TASK ITEM →
Omitting all pictures, print the lines of the listing from the one containing "[0:06.30-0:07.20]" through the final line, both ends included, with no other text.

** Opening DATA FOR THIS TASK block **

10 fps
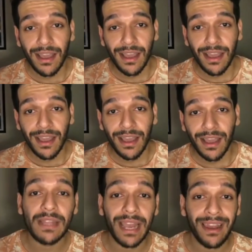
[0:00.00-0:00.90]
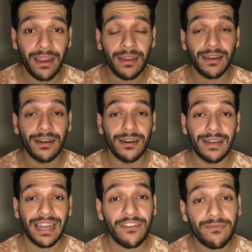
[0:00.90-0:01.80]
I came back from Thailand.
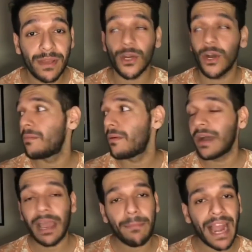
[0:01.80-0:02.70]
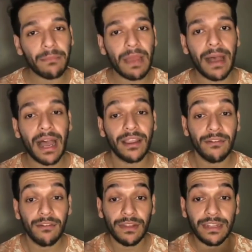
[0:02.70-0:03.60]
I left my job. I packed my bag
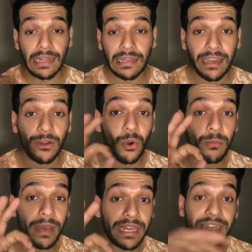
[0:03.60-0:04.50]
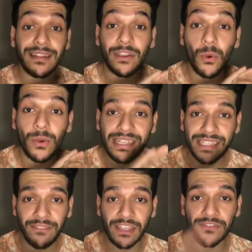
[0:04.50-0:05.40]
with nothing, no money, nothing, only
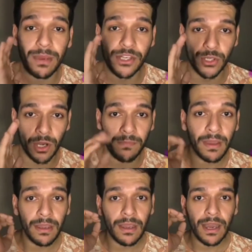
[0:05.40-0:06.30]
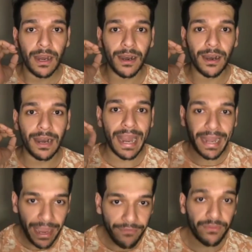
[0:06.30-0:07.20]
savings from my job. I
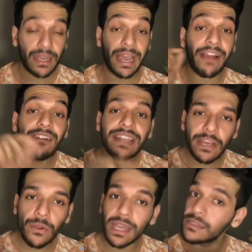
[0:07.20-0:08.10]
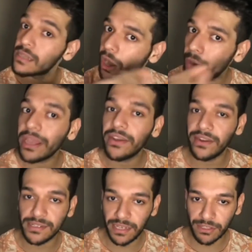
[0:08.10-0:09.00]
left, and I will tell you guys how I
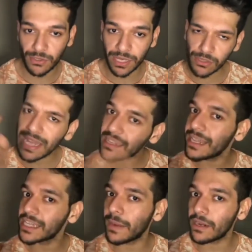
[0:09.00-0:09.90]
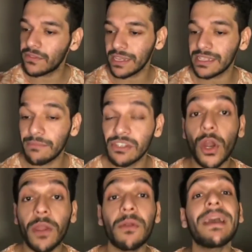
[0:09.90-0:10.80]
created savings. Okay, so that's the next part of things. I'm just
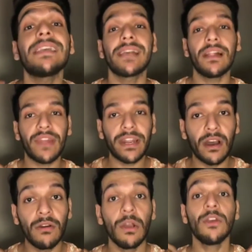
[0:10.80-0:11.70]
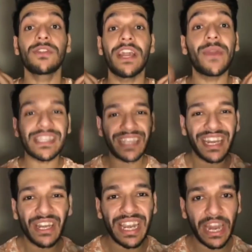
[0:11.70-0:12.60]
talking about myself right now so that you guys
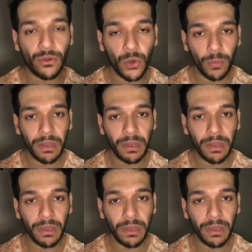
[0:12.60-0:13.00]
can get to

** Closing DATA FOR THIS TASK block **

RESPONSE TO THE EXERCISE →
[0:06.30-0:07.20]
savings from my job. I
[0:07.20-0:08.10]
[0:08.10-0:09.00]
left, and I will tell you guys how I
[0:09.00-0:09.90]
[0:09.90-0:10.80]
created savings. Okay, so that's the next part of things. I'm just
[0:10.80-0:11.70]
[0:11.70-0:12.60]
talking about myself right now so that you guys
[0:12.60-0:13.00]
can get to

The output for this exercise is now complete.